Descrito no caput do artigo 33 da Lei 11.343/2006, o tráfico de drogas deve ser configurado por pelo menos uma entre 18 condutas possíveis: importar, exportar, remeter, preparar, produzir, fabricar, adquirir, vender, expor à venda, oferecer, ter em depósito, transportar, trazer consigo, guardar, prescrever, ministrar, entregar a consumo ou fornecer drogas.
Por falta de enquadramento em qualquer uma dessas condutas, o desembargador Luiz Noronha Dantas, da 6ª Câmara Criminal do Tribunal de Justiça do Rio de Janeiro, considerou inepta uma denúncia do Ministério Público contra uma mulher acusada de tráfico, o que levou ao trancamento da ação penal.

Para desembargador, denúncia não enquadrou ré em nenhuma das 18 condutas típicas
Conforme a decisão, remanesce contra a acusada apenas a parte da denúncia que lhe imputou o delito de associação para o tráfico (artigo 35 da Lei 11.343). Quanto ao tráfico, acolhendo a argumentação defensiva, o desembargador reconheceu que a peça acusatória não mencionou sequer um ato envolvendo a apreensão de uma quantidade específica e determinada de uma ou mais substâncias entorpecentes.
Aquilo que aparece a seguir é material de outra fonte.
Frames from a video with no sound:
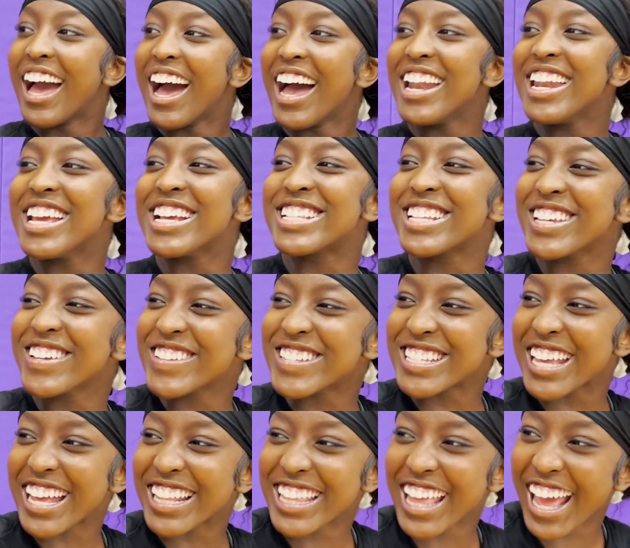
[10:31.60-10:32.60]
Anissa, you
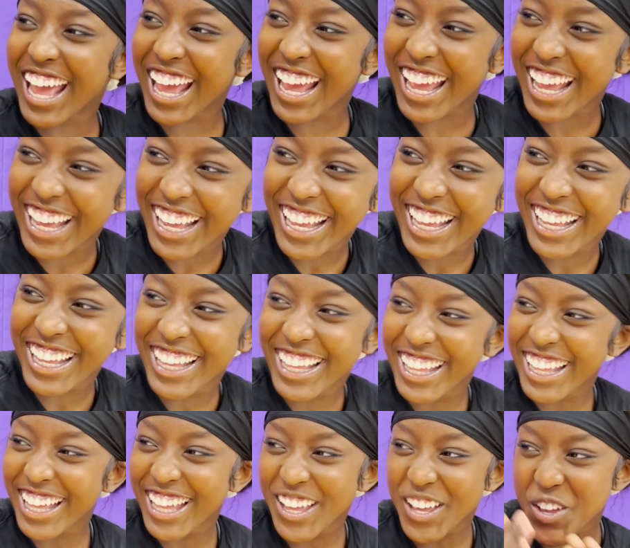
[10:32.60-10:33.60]
said that?
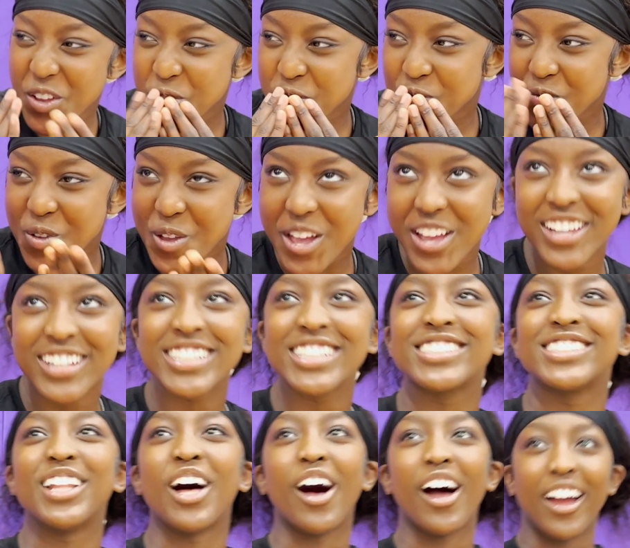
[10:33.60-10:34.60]
She's
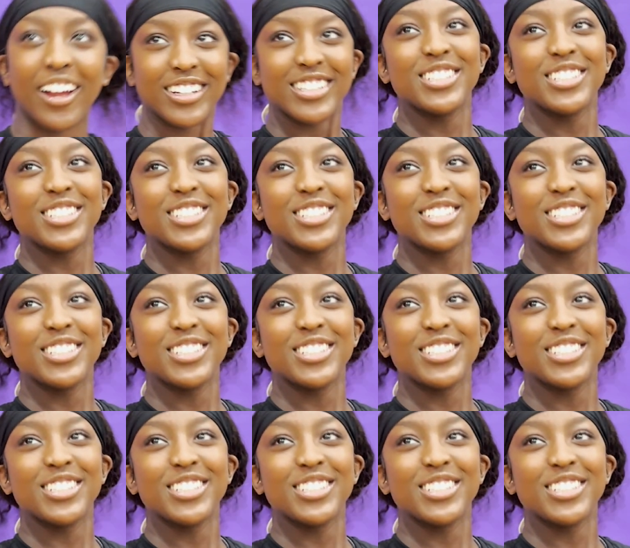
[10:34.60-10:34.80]
lying.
Para o magistrado, essa omissão inviabiliza o reconhecimento da imputação referente ao tráfico sob o aspecto formal, devido à ausência de suporte factual concreto que possa ampará-la.
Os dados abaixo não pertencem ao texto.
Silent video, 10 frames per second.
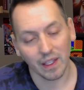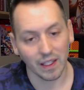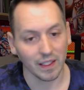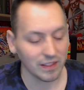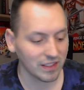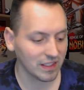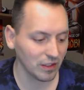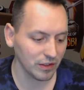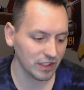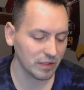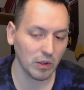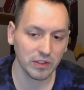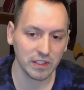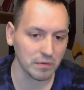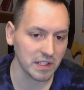still just mostly
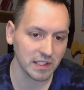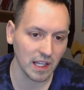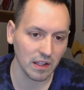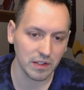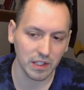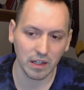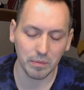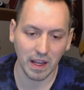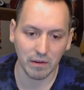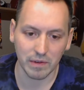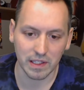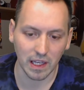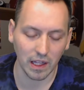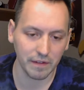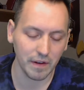resellers. You're going to pay retail. And
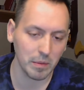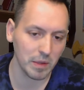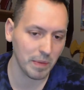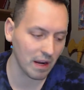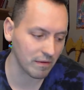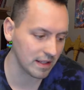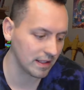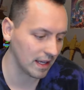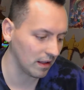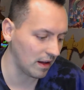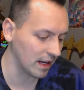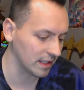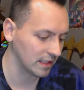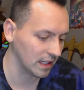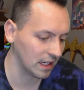if I'm going to pay retail,
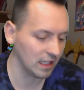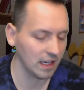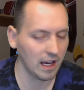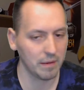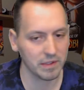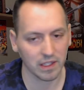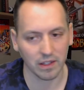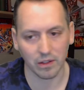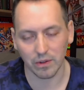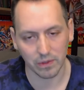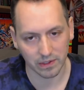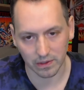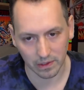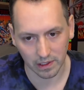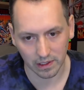honestly, I'm just going to go to a store.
Até ser julgado o mérito do HC, Dantas determinou que o juiz Carlos Eduardo Carvalho de Figueiredo, da 19ª Vara Criminal do Rio de Janeiro, suspenda o trâmite da ação, inclusive a audiência de instrução e julgamento designada para o próximo dia 26.
Denúncia
O MP ofereceu a denúncia em junho de 2025. Segundo a inicial, durante um período de cerca de cinco anos, iniciado em meados de 2020, a ré e os outros denunciados, livre e conscientemente, mediante prévio ajuste entre si, com um acusado que morreu e outras pessoas ainda não identificadas, associaram-se de modo estável e permanente para o fim de praticar reiteradamente uma série de crimes de tráfico de drogas.
Por meio de controle territorial, divisão de tarefas e ação bélica contra agentes da segurança pública, segundo o MP, o grupo distribuía maconha e cocaína na comunidade Fazendinha, que compõe o Complexo do Alemão. No caso específico da ré, ela ainda negociaria diretamente com fornecedores e disponibilizaria as suas contas bancárias para a movimentação financeira do bando.
Os advogados Eugênio Malavasi, Patrick Raasch Cardoso, Marco Aurélio Magalhães Júnior e Lucas Ruivo defendem a ré. Eles alegaram no Habeas Corpus que “a exordial acusatória não apontou nenhuma apreensão de droga a amparar a acusação de tráfico de drogas”. De acordo com eles, por não indicar quando e onde ocorreram as apreensões, a denúncia carece de comprovação da materialidade do crime descrito no artigo 33.